Push On For Planes That Can Travel Speed Of Sound And Faster

May 23, 2018 - 5:07 pm

WASHINGTON (WCBS 880) -- Some companies want to build planes that can go the speed of sound and faster, and the Federal Aviation Administration appears to be getting onboard.

Alan Levin of Bloomberg told WCBS 880’s Wayne Cabot and Paul Murnane Wednesday that several companies are working on the technology, and the government realized it was behind the curve.

“So they’re sort of upgrading their rules to allow for testing and to try to come up with some way to deal with the noise issue,” Levin said. “The sonic boom on these things has meant they’re banned in the U.S., and so they’ve got to find a new regulatory framework to sort of assess what the noise will be and come up with standards to allow them going forward.”

The planes would be ideal for long-distance flights, such as transatlantic flights or flights from New York to Tokyo, Levin said.

“If you could go twice the speed of sound, you’d cut that trip from what is it now, you know, 14, 15, 16 hours to half that or less,” he said. “Now, that is a huge step, and a lot of these planes are going to have shorter range than that, I mean, but ultimately, that’s the goal, to be able to bring world travel into a much more manageable time.”

Among the companies involved is Lockheed Martin, which received a multimillion-dollar contract from NASA next month.

“They have a long history of developing sort of next-generation products, and what they’re trying to do is come up with better engines, better wing design, and that sort of thing, to make that loud sonic boom muffled,” Levin said.

He emphasized that the sonic book is never going to go away altogether.

“There’s always a shockwave, they call it, when you go faster than the speed of sound.
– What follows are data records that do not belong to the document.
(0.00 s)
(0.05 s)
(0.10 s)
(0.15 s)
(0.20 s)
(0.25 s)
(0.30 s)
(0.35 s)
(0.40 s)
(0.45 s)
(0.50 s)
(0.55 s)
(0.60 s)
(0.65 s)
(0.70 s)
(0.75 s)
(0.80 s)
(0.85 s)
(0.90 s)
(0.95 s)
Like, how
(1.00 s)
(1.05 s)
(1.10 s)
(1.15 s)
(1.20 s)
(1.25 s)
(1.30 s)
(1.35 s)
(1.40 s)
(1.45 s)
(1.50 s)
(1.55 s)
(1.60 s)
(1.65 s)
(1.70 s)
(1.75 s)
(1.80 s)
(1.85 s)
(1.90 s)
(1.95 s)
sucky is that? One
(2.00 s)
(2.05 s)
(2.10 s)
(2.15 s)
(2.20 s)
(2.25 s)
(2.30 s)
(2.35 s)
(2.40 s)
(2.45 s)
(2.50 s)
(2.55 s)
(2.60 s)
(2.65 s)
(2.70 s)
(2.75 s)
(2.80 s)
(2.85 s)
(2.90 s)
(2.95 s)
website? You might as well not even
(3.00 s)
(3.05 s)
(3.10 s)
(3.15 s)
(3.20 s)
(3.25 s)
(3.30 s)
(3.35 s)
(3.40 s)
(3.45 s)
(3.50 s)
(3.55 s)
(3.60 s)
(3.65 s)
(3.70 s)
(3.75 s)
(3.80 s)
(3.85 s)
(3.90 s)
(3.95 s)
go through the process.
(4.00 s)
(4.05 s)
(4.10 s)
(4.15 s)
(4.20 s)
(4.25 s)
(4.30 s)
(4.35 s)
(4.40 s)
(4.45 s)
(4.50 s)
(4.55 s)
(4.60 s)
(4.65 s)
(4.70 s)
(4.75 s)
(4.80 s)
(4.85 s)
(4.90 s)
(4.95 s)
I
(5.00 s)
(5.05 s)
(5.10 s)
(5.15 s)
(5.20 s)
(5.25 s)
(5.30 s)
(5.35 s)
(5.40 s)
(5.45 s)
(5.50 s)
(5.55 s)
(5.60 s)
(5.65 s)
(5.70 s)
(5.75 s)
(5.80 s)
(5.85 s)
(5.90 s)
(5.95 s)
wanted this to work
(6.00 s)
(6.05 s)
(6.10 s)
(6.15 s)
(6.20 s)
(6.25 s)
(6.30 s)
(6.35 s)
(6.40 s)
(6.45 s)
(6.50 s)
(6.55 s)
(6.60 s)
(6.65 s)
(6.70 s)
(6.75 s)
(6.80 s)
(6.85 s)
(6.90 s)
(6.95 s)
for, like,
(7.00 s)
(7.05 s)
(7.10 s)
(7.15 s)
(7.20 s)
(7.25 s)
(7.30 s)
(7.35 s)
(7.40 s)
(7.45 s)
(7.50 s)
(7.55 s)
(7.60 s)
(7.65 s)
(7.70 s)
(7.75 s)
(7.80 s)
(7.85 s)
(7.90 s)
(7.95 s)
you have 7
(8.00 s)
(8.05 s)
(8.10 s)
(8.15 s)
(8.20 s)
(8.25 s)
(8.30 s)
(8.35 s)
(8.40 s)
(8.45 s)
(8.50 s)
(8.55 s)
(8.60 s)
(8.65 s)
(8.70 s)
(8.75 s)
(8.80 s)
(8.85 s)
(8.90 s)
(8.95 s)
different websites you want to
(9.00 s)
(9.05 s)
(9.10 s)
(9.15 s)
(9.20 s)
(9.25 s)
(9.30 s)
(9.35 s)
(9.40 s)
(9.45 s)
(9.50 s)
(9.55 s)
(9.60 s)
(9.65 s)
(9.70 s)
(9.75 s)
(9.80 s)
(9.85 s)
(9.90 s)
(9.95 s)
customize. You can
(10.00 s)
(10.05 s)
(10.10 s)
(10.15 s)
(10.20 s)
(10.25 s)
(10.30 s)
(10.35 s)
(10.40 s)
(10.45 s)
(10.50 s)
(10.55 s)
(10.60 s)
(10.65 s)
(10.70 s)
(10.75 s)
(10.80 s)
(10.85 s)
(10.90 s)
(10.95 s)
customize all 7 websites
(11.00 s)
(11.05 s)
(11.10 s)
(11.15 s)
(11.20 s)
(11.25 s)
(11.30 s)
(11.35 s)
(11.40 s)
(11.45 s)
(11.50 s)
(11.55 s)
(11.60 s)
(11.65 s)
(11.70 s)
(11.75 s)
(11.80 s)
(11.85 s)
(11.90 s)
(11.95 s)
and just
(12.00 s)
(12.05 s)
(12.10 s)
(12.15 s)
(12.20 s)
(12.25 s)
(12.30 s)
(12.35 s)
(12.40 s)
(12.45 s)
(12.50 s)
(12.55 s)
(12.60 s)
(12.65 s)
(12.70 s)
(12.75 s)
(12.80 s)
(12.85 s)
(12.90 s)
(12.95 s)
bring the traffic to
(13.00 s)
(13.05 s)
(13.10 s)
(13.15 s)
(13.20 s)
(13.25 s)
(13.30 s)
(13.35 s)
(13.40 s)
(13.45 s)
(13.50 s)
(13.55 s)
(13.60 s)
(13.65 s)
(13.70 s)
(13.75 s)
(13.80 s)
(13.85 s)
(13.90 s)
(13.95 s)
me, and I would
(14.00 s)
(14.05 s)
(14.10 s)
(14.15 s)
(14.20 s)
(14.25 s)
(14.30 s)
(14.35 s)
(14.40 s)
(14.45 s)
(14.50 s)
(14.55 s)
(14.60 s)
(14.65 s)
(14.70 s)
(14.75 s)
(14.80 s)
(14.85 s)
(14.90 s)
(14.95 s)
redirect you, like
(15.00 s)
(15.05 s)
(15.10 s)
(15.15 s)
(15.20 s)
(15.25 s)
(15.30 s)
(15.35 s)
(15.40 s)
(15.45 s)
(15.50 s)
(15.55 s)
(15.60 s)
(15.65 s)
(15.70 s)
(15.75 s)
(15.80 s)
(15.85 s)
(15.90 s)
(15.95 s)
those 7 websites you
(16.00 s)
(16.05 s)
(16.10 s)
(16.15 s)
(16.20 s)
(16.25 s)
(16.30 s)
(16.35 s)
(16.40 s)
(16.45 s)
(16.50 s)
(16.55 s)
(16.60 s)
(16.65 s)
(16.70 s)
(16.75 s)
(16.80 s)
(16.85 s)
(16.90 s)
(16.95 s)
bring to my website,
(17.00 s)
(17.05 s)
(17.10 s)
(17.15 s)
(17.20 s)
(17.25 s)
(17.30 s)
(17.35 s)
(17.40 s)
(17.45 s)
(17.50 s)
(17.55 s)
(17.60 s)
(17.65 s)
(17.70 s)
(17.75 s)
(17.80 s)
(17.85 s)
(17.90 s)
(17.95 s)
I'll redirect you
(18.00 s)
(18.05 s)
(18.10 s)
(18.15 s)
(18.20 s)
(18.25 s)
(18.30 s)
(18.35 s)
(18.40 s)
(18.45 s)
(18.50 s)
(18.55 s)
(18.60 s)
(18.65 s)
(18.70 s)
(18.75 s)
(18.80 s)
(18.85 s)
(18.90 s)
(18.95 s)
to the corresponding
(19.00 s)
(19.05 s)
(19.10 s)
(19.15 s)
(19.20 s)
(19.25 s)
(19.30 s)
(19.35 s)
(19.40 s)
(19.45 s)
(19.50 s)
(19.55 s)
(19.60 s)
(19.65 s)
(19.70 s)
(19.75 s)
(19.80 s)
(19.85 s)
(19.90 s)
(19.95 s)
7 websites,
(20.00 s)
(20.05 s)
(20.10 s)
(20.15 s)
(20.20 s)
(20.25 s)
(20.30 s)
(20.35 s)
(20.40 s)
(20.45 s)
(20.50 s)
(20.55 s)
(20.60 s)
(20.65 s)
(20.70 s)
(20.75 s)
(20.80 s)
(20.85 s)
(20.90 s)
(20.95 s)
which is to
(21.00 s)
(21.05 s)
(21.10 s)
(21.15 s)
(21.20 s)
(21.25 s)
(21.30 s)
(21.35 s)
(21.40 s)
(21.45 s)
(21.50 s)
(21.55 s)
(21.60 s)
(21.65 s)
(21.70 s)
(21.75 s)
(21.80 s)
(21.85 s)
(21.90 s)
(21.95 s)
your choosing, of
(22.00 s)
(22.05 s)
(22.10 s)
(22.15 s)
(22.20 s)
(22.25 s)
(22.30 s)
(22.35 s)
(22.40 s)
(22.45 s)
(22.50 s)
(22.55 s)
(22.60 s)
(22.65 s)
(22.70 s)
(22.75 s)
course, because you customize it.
But if you can make it just a little crack, you know, in New York or here in D.C., you’re not going to hear a little crack in the background. So if they can get it down to manageable levels, then it will become acceptable,” Levin said.

Levin noted that the Concorde, which was retired in 2003, was never able to fly at supersonic speeds over the U.S., and to create a situation where a plane can do so without such disruptions is the goal.